> _Exercise instructions_
As the answer, give a copy of each line below that includes the word "fillers".

> _Given records_

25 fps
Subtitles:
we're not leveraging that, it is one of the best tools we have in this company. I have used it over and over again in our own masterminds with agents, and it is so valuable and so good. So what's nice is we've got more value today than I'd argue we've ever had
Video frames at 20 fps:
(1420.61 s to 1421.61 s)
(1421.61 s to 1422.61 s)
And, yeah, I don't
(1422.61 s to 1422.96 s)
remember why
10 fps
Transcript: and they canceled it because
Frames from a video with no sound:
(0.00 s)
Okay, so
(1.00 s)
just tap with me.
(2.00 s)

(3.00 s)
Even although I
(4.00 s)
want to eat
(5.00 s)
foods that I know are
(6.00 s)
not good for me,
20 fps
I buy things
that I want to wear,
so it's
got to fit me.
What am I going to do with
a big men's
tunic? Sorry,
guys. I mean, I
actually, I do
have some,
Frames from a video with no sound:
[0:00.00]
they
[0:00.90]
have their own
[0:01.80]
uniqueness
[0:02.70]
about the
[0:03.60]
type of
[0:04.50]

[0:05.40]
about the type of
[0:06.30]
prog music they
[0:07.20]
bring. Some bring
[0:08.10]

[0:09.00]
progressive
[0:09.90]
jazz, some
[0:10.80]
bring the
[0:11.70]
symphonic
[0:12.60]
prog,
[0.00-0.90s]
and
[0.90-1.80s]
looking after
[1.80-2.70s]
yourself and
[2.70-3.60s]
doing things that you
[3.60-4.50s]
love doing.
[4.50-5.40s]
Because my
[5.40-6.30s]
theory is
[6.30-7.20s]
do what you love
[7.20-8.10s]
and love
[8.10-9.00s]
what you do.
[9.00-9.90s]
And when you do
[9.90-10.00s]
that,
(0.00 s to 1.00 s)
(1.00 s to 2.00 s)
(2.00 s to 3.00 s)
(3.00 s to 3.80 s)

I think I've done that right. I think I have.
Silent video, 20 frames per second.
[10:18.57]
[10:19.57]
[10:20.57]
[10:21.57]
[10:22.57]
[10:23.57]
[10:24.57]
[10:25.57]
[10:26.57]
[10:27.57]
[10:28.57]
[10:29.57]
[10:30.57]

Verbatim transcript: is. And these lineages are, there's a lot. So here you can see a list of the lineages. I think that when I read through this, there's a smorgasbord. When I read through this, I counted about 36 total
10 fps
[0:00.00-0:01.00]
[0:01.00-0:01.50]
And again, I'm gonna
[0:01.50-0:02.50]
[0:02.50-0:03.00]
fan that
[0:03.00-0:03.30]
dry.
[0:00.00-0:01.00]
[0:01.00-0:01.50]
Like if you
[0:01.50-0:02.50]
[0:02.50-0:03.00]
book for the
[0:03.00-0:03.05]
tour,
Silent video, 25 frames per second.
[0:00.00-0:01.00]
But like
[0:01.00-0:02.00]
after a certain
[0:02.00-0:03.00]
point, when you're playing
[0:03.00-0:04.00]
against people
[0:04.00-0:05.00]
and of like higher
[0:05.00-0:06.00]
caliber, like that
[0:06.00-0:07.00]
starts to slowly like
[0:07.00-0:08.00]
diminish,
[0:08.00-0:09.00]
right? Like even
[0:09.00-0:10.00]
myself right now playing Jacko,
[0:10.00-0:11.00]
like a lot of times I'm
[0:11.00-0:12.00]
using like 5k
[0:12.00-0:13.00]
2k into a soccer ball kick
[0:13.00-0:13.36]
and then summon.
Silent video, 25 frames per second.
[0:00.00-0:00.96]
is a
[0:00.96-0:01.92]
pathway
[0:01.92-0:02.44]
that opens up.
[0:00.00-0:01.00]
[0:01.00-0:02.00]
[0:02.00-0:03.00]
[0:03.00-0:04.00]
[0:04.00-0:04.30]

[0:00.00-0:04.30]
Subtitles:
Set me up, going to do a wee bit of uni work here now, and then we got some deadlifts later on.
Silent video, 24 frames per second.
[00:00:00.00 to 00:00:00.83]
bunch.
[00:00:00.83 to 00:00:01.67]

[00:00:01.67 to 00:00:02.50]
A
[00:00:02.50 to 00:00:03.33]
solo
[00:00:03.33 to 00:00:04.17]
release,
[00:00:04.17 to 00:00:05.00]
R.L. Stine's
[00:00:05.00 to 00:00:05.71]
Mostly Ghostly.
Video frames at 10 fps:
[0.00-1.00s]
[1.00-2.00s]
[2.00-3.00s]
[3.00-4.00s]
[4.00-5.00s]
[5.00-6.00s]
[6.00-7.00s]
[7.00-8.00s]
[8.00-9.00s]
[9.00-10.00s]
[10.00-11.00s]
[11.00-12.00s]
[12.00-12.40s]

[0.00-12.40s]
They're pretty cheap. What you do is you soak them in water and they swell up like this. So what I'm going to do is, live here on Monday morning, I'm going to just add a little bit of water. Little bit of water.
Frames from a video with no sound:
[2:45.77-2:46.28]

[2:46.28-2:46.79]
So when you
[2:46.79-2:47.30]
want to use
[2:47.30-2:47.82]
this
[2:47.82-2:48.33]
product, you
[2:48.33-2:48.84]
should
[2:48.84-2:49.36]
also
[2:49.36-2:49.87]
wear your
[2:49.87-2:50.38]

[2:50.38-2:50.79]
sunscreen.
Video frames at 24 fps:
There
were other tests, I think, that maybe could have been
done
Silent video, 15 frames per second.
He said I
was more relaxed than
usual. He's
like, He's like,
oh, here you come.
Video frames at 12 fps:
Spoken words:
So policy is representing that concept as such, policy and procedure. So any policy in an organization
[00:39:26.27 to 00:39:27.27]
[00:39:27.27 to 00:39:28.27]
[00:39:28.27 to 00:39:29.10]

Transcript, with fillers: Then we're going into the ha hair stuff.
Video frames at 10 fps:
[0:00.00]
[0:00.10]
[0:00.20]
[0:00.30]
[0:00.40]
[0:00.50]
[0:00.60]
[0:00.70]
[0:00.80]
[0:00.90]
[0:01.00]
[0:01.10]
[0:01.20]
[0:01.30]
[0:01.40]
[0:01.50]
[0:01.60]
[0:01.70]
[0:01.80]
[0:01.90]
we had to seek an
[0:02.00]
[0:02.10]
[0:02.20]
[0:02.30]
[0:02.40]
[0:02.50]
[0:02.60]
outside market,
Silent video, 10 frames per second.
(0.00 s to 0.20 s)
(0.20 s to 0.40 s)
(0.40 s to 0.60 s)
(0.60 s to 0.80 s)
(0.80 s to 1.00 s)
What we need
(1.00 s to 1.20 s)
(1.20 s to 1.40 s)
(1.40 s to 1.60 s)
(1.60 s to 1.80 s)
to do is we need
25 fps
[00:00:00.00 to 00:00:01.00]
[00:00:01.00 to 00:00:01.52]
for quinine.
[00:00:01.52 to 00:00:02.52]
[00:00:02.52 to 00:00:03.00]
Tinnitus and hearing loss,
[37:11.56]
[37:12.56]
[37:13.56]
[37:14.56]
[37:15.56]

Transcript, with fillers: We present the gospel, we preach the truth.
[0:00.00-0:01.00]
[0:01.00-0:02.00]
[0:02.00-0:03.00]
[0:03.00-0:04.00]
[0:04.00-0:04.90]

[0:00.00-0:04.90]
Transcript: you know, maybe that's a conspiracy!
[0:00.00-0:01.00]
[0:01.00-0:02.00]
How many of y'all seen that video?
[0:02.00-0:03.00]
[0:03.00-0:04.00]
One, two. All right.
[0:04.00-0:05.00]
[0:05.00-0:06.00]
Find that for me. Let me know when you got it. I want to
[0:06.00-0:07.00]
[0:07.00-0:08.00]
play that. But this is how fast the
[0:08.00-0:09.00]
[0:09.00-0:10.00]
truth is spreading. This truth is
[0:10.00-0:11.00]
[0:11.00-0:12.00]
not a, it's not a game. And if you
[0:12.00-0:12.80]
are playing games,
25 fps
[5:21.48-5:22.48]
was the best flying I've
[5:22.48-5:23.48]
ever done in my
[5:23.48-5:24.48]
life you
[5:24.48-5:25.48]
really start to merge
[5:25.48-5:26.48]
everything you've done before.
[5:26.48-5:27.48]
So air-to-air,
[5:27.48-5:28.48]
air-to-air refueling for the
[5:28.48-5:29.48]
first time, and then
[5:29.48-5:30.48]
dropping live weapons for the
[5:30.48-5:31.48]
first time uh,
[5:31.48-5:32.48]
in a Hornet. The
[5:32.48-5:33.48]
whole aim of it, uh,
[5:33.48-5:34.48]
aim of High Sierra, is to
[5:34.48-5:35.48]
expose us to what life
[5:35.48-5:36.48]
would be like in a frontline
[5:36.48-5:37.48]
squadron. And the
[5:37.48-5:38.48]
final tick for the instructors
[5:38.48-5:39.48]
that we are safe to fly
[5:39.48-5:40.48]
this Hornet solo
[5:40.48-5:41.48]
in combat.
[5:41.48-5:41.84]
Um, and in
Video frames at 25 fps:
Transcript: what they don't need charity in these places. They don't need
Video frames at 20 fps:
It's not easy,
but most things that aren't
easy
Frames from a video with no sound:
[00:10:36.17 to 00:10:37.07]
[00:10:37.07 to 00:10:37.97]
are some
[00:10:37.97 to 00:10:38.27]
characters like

> _Exercise solution_
Transcript, with fillers: Then we're going into the ha hair stuff.
Transcript, with fillers: We present the gospel, we preach the truth.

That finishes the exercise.